Tunisia uncertainty after poll snub, calls for president to quit

Tunisia plunged into political uncertainty on Sunday after voters overwhelming snubbed elections for a neutered parliament, as the main opposition alliance called on President Kais Saied to "leave immediately".

The move comes as Saied's government negotiates a nearly $2-billion package from the International Monetary Fund to bail out the North African country's crippled public finances.

The electoral board said 8.8 per cent of the nine-million-strong electorate had turned out for Saturday's polls, the culmination of a power grab by Saied in the only democracy to have emerged from the Arab Spring uprisings.

Ahmed Nejib Chebbi, president of the National Salvation Front alliance, said Saied had "lost all legal legitimacy". An abstention rate of more than 91 percent "shows that very, very few Tunisians support Kais Saied's approach", Chebbi told AFP. He said the result showed "great popular disavowal" of the process that began when Saied, elected in 2019, seized executive powers last year.

The president in July 2021 sacked the government, froze parliament and surrounded it with military vehicles, following months of political deadlock and economic crisis exacerbated by the coronavirus pandemic.

Saied, a former law professor, followed up by seizing control of the judiciary and pushing through a constitution that consolidated his near-absolute power in a widely boycotted referendum in July.
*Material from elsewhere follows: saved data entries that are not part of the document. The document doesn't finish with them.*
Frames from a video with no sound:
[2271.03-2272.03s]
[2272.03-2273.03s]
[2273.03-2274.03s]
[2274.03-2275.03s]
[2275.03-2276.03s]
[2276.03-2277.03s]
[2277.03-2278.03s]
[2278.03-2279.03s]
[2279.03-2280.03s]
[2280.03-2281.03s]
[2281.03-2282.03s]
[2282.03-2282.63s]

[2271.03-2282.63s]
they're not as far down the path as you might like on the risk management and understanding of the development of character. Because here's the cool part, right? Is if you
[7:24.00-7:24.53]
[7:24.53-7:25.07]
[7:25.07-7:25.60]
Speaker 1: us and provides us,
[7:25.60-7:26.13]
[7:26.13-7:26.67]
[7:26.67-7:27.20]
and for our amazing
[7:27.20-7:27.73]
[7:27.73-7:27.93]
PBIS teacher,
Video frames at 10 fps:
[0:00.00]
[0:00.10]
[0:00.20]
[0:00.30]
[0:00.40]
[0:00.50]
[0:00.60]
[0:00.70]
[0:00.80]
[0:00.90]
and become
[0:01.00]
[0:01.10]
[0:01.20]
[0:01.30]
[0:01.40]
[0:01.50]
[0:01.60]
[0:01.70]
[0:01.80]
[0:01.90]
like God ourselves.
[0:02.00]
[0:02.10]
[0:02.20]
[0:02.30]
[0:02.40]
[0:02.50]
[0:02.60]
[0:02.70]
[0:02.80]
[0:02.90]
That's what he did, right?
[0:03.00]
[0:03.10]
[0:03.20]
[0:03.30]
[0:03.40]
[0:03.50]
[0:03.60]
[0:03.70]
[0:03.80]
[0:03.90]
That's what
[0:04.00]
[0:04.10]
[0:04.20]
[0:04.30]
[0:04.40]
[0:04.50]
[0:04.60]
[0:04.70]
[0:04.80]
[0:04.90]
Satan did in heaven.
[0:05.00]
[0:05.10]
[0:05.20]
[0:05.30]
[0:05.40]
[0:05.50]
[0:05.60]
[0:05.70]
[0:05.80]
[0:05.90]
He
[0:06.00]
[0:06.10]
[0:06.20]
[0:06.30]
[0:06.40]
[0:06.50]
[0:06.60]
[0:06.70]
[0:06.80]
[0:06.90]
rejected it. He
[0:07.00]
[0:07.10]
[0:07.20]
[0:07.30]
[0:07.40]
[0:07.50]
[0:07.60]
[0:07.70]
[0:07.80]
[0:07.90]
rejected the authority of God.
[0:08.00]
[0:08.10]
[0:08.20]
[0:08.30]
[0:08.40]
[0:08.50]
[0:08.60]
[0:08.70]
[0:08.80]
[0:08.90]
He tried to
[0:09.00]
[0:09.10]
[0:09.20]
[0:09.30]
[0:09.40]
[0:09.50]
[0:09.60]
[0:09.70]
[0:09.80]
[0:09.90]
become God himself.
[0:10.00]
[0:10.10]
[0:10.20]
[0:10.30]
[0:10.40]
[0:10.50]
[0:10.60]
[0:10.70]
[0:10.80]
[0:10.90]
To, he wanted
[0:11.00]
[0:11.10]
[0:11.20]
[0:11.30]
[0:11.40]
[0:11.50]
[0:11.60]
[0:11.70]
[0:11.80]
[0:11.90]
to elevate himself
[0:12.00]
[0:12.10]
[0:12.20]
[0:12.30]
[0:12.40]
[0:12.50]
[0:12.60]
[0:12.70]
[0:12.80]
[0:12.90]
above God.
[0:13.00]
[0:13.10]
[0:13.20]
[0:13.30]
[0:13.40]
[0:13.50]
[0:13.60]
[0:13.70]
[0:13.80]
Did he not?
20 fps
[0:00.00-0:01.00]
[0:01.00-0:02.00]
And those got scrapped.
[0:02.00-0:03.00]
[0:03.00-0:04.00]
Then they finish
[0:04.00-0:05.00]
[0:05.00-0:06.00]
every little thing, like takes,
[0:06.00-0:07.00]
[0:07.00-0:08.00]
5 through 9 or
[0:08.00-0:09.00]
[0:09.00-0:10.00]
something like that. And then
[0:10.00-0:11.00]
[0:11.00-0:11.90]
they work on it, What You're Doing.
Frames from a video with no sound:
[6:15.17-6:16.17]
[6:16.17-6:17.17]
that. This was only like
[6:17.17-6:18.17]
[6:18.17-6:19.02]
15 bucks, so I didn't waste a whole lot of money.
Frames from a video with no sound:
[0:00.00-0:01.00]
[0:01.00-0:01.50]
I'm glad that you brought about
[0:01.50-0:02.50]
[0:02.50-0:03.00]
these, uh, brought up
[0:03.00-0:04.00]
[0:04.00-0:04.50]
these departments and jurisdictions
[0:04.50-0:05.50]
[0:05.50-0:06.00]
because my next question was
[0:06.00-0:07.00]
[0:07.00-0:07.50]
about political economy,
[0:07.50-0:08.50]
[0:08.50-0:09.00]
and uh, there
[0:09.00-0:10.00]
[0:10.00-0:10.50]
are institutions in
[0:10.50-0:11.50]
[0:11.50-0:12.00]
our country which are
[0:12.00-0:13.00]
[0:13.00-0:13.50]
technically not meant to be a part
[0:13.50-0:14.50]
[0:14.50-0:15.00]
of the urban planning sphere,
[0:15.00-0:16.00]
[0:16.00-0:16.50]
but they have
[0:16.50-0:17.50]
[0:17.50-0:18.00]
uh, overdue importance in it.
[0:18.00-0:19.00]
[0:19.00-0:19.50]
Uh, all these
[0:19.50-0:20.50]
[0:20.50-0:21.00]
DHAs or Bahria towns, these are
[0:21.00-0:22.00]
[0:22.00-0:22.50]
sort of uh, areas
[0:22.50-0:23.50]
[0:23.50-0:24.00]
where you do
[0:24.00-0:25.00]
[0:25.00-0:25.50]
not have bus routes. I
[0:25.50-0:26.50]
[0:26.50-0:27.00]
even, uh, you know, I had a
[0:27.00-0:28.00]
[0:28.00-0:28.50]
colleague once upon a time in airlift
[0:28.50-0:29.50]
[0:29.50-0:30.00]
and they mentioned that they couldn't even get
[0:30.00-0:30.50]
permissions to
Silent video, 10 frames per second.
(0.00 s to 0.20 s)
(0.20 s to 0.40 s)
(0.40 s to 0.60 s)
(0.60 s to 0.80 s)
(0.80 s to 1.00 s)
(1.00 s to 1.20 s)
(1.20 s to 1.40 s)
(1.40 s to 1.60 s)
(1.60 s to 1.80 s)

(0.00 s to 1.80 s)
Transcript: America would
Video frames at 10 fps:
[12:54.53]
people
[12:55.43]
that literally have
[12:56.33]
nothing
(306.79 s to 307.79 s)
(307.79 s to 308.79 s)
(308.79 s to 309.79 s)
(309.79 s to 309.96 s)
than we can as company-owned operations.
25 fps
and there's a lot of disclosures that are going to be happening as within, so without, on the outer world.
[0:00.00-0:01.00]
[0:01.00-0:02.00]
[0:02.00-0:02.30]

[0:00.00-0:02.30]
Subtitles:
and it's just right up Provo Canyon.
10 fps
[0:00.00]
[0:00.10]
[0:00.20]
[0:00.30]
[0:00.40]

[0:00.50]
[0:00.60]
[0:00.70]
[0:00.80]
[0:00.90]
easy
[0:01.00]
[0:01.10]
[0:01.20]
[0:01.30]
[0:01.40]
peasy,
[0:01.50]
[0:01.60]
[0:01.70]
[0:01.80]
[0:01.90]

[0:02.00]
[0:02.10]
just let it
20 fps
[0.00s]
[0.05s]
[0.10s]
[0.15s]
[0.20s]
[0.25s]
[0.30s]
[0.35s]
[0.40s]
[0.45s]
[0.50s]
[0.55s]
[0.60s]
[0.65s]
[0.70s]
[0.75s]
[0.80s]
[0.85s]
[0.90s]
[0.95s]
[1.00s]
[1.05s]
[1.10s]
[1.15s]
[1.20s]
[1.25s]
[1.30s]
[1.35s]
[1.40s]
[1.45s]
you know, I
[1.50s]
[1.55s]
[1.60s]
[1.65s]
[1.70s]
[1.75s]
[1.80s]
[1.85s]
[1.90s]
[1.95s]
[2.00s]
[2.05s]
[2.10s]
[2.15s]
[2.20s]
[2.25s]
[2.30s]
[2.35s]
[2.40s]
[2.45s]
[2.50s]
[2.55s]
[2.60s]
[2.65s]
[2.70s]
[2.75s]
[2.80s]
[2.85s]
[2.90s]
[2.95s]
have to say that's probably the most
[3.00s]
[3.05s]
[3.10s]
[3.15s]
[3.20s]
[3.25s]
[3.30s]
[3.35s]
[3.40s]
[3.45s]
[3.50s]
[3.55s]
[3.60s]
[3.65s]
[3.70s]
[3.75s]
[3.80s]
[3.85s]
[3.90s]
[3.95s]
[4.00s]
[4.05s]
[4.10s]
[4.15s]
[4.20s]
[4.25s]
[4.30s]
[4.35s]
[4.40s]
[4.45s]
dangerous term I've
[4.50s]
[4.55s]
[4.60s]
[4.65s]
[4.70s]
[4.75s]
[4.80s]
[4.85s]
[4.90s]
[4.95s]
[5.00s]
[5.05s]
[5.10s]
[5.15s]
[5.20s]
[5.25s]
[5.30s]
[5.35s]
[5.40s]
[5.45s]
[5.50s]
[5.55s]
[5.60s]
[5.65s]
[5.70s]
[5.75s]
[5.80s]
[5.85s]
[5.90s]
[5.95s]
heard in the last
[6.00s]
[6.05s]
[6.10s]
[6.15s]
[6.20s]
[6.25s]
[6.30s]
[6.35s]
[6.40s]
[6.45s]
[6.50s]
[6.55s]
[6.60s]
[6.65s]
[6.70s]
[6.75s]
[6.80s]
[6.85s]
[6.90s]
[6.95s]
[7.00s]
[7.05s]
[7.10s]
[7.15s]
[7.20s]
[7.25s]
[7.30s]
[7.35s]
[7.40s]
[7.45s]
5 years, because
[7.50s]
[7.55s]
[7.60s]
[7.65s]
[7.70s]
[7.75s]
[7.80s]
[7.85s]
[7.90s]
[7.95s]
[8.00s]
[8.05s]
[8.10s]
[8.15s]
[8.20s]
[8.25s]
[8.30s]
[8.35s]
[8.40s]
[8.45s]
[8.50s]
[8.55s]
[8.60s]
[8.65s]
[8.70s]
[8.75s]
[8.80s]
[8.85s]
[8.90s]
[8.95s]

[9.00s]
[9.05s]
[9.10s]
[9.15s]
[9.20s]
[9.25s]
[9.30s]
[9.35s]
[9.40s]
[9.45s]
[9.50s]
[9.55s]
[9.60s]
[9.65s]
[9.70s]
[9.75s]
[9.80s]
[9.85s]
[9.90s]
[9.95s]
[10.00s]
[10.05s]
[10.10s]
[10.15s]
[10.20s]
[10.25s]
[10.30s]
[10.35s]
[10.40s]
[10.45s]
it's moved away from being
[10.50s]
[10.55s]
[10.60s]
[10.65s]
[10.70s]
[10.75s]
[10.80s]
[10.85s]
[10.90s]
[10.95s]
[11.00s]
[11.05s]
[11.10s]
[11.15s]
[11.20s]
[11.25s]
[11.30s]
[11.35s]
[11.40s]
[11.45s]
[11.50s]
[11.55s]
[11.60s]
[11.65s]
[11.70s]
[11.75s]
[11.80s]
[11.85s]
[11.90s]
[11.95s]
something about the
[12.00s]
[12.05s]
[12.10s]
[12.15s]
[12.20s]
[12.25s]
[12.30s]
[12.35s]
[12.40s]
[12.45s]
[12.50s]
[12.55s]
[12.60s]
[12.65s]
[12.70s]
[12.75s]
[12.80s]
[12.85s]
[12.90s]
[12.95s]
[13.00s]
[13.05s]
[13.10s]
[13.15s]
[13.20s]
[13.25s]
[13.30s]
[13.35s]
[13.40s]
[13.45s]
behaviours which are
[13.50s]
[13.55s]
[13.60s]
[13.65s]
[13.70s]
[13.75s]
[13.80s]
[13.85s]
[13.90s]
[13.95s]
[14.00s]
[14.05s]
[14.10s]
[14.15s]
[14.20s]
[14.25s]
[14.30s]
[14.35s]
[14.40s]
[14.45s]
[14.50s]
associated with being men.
His moves, a decade after the ouster of dictator Zine El Abidine Ben Ali, have sparked fears of a return to autocracy.

Political analyst Slaheddine Jourchi said Saturday's "shock" low turnout had left Saied "more isolated from the elite, the parties – and now the people too".

"This turnout, the lowest ever recorded, shows that the people have no trust" in the president, Jourchi added.

The National Salvation Front – which includes the Islamist-inspired Ennahdha party, Saied's nemesis – boycotted Saturday's election, saying it was part of a "coup" against Tunisia's democracy. "The situation is critical," Chebbi said. "We should agree on a high-ranking judge" who could "oversee immediate presidential elections," he added.

Political scientist Hamadi Redissi called the turnout "a personal disavowal for Mr. Saied," adding that the president's "legitimacy is in question". But he said the opposition was "weak and divided", and that many Tunisians blame Ennahdha for the country's woes over the past decade. There is also "no legal mechanism to dismiss the president" under the new constitution, Redissi said.

Abir Moussi, who heads the anti-Islamist Free Destourian Party, which also boycotted the vote, joined calls Sunday for Saied's resignation.

US State Department spokesman Ned Price said the "low voter turnout reinforces the need to further expand political participation", urging "inclusive and transparent reforms". (AFP)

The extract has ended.